Die stetig zunehmende Enthemmung und die jüngsten Ausschreitungen in Stuttgart kommen nicht überraschend, sondern sind Vorzeichen eines größeren Wandels. Lesen Sie hierzu einen Kommentar.
Als es vor 90 Jahren im Schatten einer Wirtschaftskrise zu Unruhen auf Deutschlands Straßen kam, ahnten die meisten Menschen noch nicht, dass sie bereits Teil einer folgenschweren Kausalkette waren. Könnte sich soetwas in ähnlicher Weise wiederholen, und sind sie Randale von Stuttgart der Auftakt für eine Serie gesellschaftlicher Entladungen in einer neuen Größenordnung? Welchen Weg wird die Entwicklung diesmal nehmen?
Schnell war man bemüht, das Geschehen mit Begriffen wie „Event-Szene“ und „männliche Gewalt“ so zu erklären, dass die Nebenwirkungen vergangener politischer Entscheidungen allenfalls auf eine für den gegenwärtigen Kurs nützliche Weise wieder ins Gespräch kommen. Es würden sich sonst unangenehme Fragen aufdrängen: Welche Auswirkungen hat die Migration aus bildungsferneren Schichten in eine Leistungsgesellschaft, dessen materieller Wohlstand begehrt, aber mit den eigenen Ressourcen nicht erreichen kann? Kann die anwachsende Drogenszene, welche nahezu ungestört immer mehr öffentliche Plätze einnimmt, ein Indikator für enttäuschte Hoffnungen, Versagensängste, Zukunftssorgen, den gesellschaftlichen Verfall und eine zunehmende Verwilderung sein?
Stattdessen werden weniger wichtige Themen in den Vordergrund gerückt und mit zahllosen anderen inhaltlich gleichlautenden Beiträgen publiziert. Relevante Dinge erscheinen dagegen nur in einem Dreizeiler oder werden mit Etiketten versehen, die andere zurückschrecken lassen. Es wird viel geredet und wenig gesagt. Medien, die in einem überhitzten Umfeld die stärksten Emotionen in Szene setzen, dramatisieren und polarisieren, wundern sich über Hassbotschaften unter ihren Artikeln. Sie selbst sind es, die zur Aufwiegelung beitragen.
Kann man davon ausgehen, dass die Unruhen Kalkül sind, die Destabilisierung der Gesellschaft nicht ungewollt ist?

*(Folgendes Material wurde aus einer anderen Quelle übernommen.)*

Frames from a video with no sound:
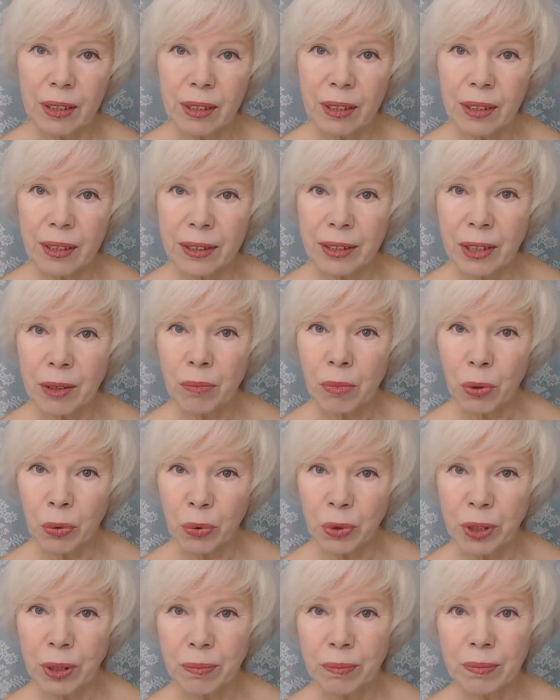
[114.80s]
к тем
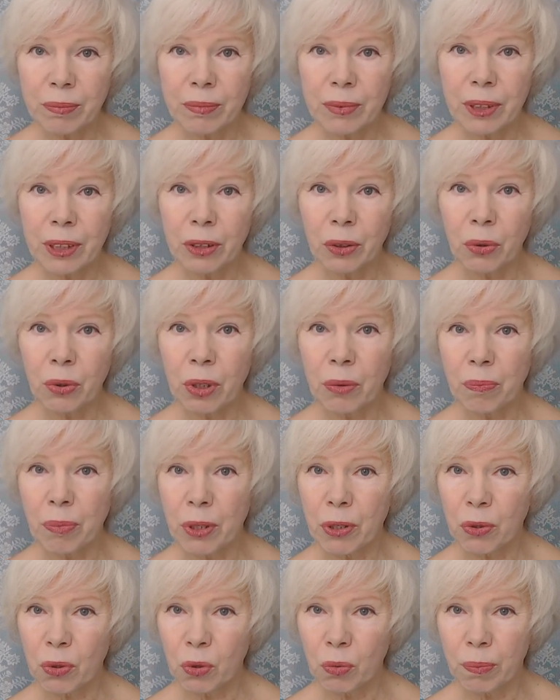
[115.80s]
людям, которые
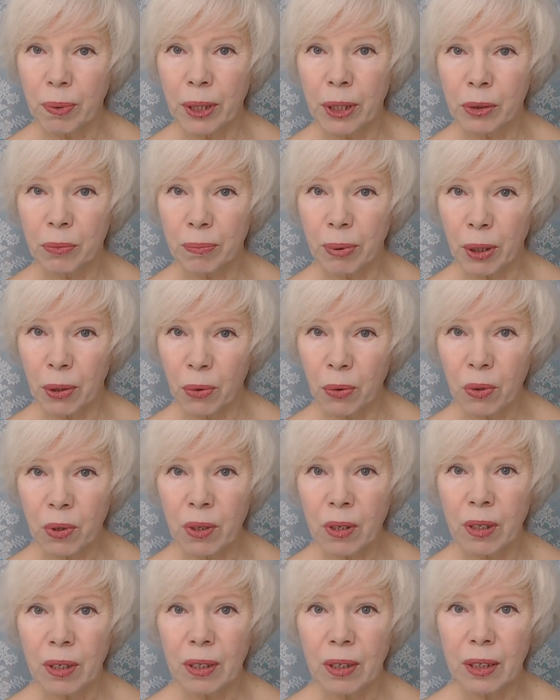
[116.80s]
переступают
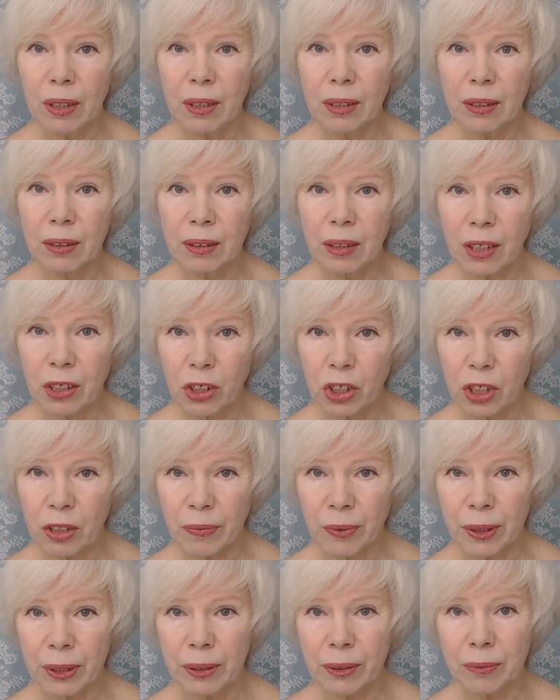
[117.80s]
порог –
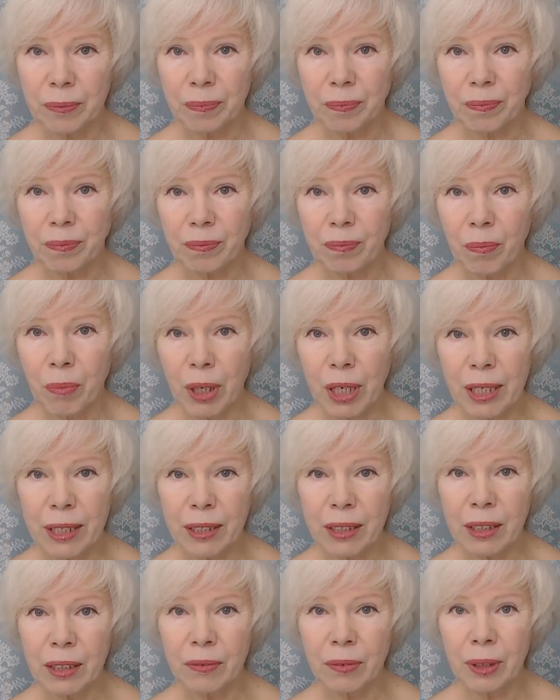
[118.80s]
нашего
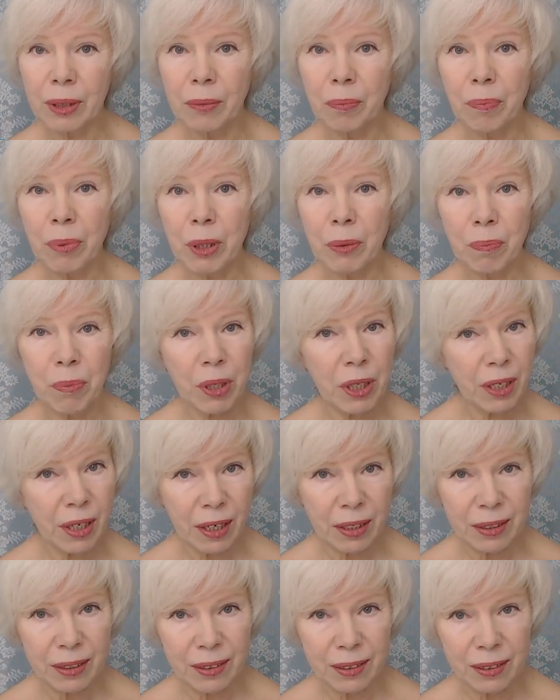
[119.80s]
маленького
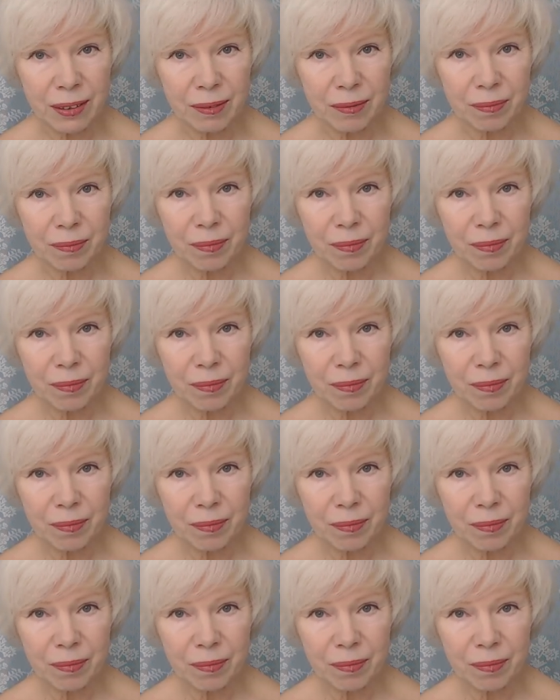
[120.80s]
предприятия.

Denn Ausnahmezustände sind meistens die Rechtfertigung für strengere Gesetze und Restriktionen, und fast jeder würde ein härteres Durchgreifen in solchen Zeiten befürworten. So ergibt sich auch eine logische Reihenfolge, bevor die Wirtschaft tatsächlich darniederliegt und viele Haushaltskassen leer sind. Was also würde passieren, wenn in acht Monaten eine Pleitewelle heranrollt, mit zunehmender Arbeits- und Perspektivlosigkeit? Wird man dann versuchen, über eine zweite Infektionswelle die Lage ruhig zu halten, um gleichzeitig, ohne großes Hinterfragen, die gesamte Wirtschaft und Gesellschaft umbauen zu können? Denn mit der Digitalisierung und dem Verschwinden der Mittelschicht werden sowieso viele Menschen als unbändige Randgruppen zurückbleiben. Die Vorarbeit für die langfristige Investition und das Geschäft der Zukunft wäre dann schon geleistet.

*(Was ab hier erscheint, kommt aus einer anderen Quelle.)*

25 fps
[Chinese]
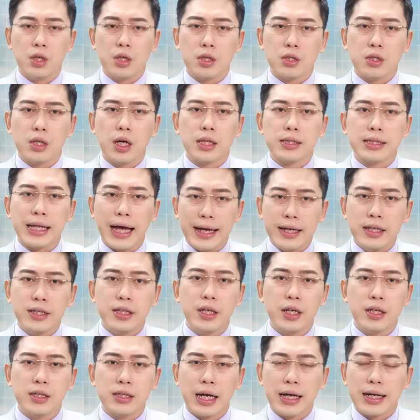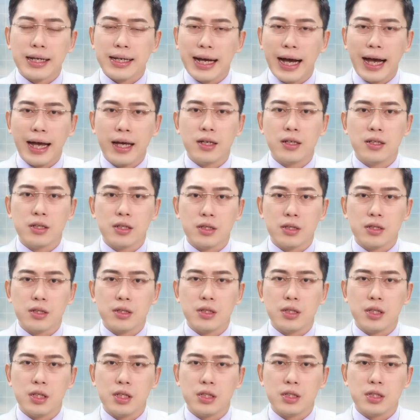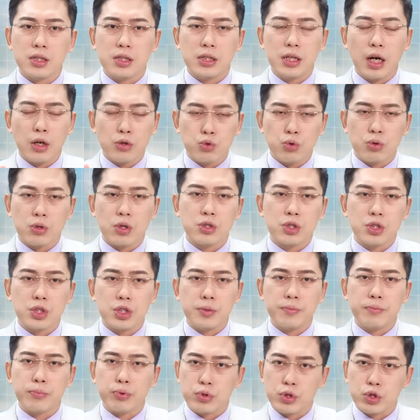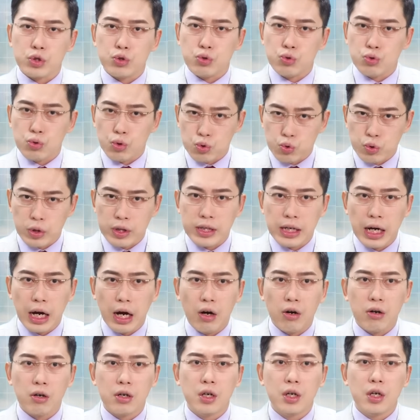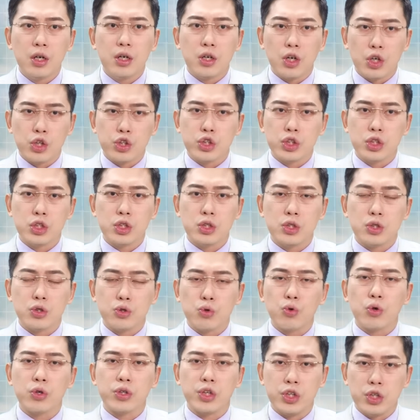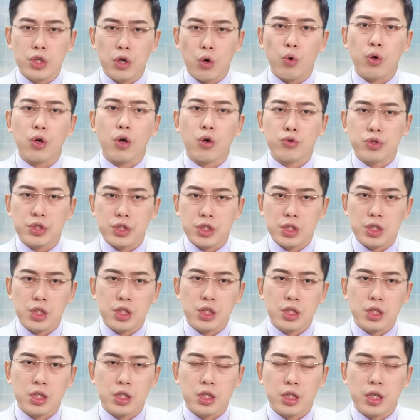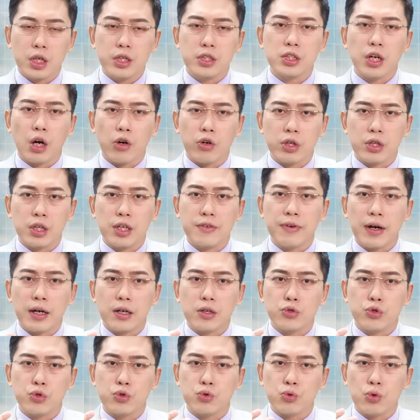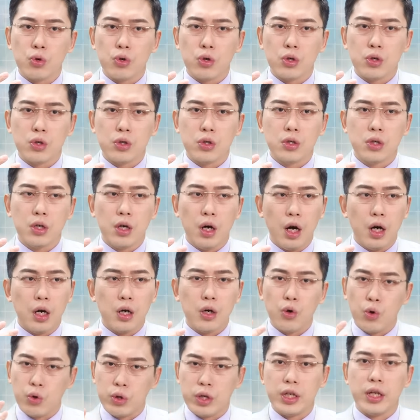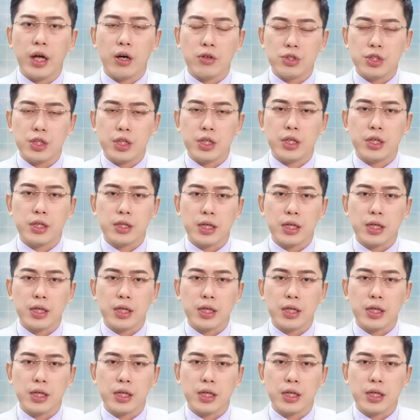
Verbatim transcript: 那哪一天它开了，你要做的事情不是去做追高，而是如果你有，我恭喜你可以找个地方去做呃获利了结。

Währenddessen wird die öffentliche Aufmerksamkeit nach rechts gelenkt, als käme die größere Bedrohung abermals von dort. Zweifelsohne kann Extremismus aus dieser Richtung einen Staat unter bestimmten Voraussetzung gefährlich mutieren lassen, wie die Vergangenheit zeigt. Doch diese notwendigen Voraussetzungen werden nicht mehr erfüllt. Die heutige Rechte hat keine Vision, keine Ideologie, und nichts, was sie zu einer geballten Bewegung machen könnte. Die Indikatoren für einen neuen Totalitarismus sind dennoch unübersehbar, was bedeutet, dass er während des gemeinschaftlichen Blickes nach rechts aus einer ganz anderen Richtung kommen wird, und zwar bekanntermaßen von dort, wo mit der Vison eines neuen, besseres Systemes gelockt wird, wo man mit Ängsten, Bedrohungen und Feindbildern arbeitet.